En el momento en que el hombre abrió la puerta del cuarto de su hijo, un objeto voló en dirección a su rostro; alcanzó a bloquearlo con la mano, sólo para terminar con un puñado de avena deslizándose por sus ropas hasta el suelo. De inmediato, el rostro de Artemis se ensombreció y la temperatura a su alrededor descendió con brusquedad. De tres zancadas, se colocó frente a su hijo y le agarró.
—¡Maxton Luther! ¿No crees que ya es suficiente? —tronó el hombre.
—P… Pero yo la quiero… —tartamudeó el niño con los ojos anegados por las lágrimas.
Pese a que ni siquiera sabía su nombre, Maxton deseaba con todas sus fuerzas que Bailey estuviese a su lado. ¡De no ser por la pretenciosa de su madrastra, esa mujer no habría huido!

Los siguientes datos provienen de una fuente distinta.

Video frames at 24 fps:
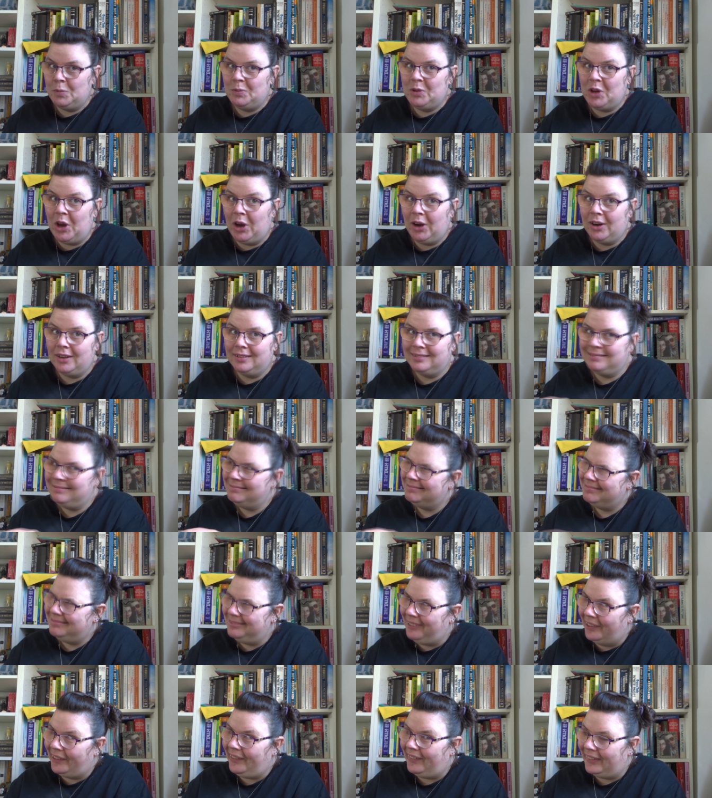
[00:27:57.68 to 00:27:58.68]
yarn
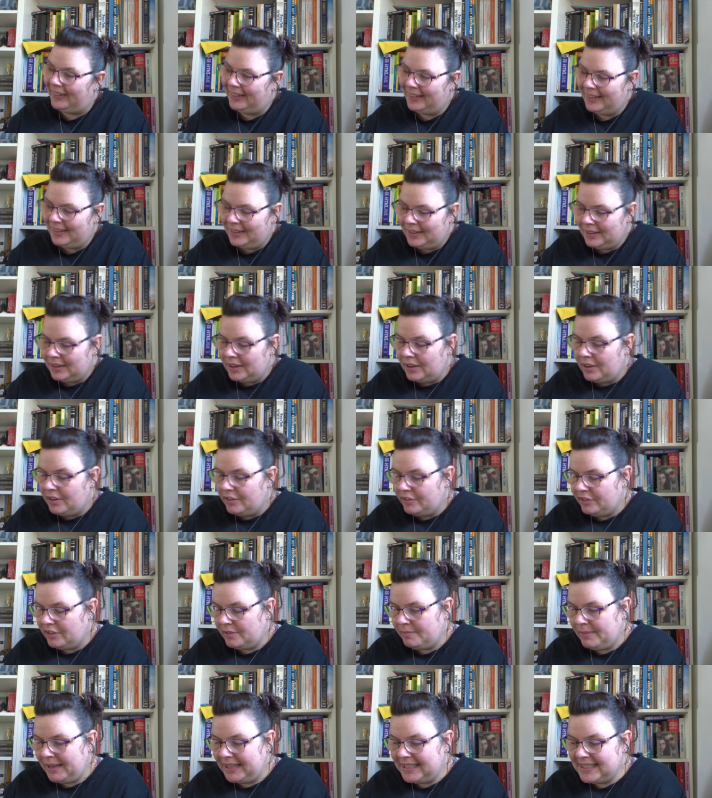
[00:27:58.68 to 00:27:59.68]

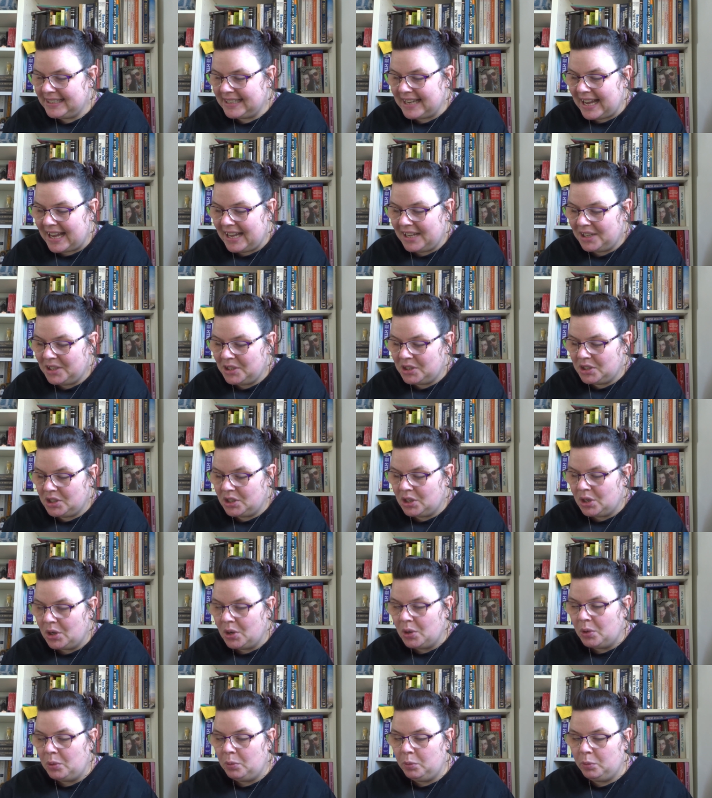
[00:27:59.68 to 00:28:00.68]
from my stash,
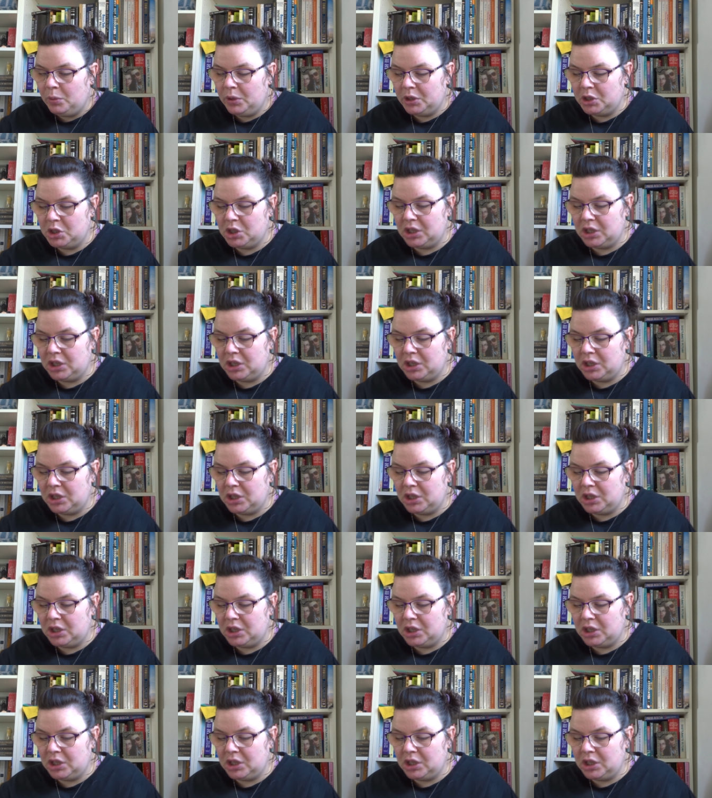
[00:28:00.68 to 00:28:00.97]
which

Aunque Artemis sabía de sobra a quién se refería el niño, no tenía la menor intención de cumplir su deseo, pues él consideraba que todo niño debe respetar a su madre, aunque ésta no le agrade, como era el caso.

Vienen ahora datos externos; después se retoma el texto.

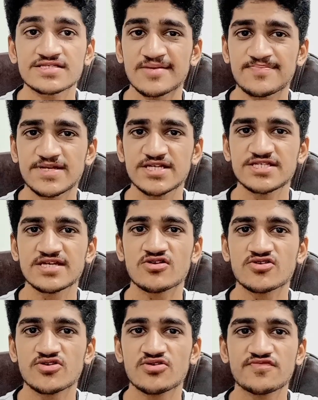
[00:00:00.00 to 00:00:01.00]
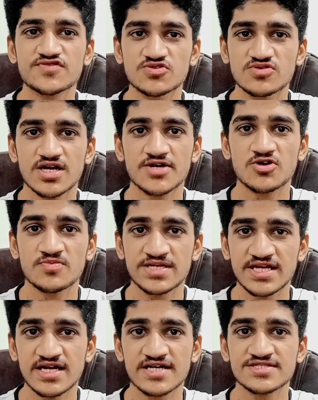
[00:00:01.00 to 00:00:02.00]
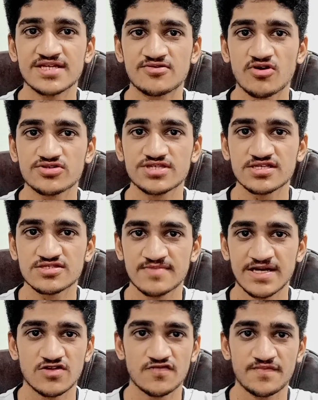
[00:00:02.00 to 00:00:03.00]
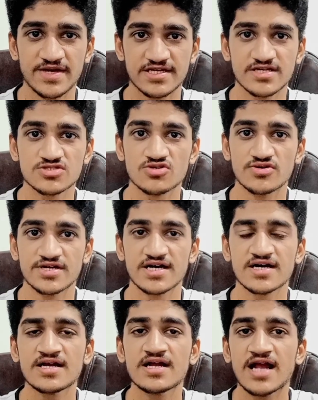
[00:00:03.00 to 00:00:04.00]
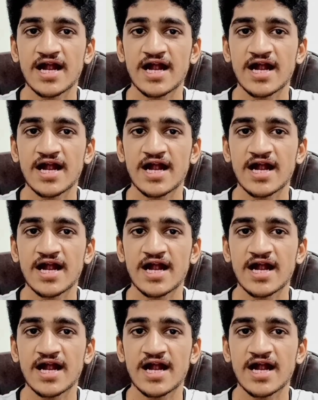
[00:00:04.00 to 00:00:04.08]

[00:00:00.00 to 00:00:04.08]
The pleasing odor of sugar dominates the toxic smell of baking soda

—Rhonda es tu madre, así que, aunque no te guste, debes guardarle respeto. Y deberías dejar de pensar en las otras mujeres —dijo él con gesto adusto.
—¡Hmph! ¡Me niego a probar bocado si no la traes hasta mí! —gritó el chico, e irguió la cabeza con gesto retador para observar a su padre.
El hombre arrojó al niño de vuelta a la cama y salió hecho un basilisco.
—Bien. Entonces quédate aquí y no pruebes bocado —dijo Artemis en tono gélido mientras salía por la puerta.
—¡Eso haré! ¡Ya verás, me moriré de hambre! —gritó Maxton.
«¿Desde cuánto este pequeño buscabroncas es tan elocuente?» se preguntó Artemis, que se sentía perplejo por los cambios que estaba observando en su hijo.
Aquella noche, Zayron estaba editando algunas fotos en el estudio cuando se dio cuenta de algo que le dejó anonadado. «¿Pero qué demonios? ¿Cómo es posible que me parezca tanto a ese hombre malvado de la familia Luther?» se dijo.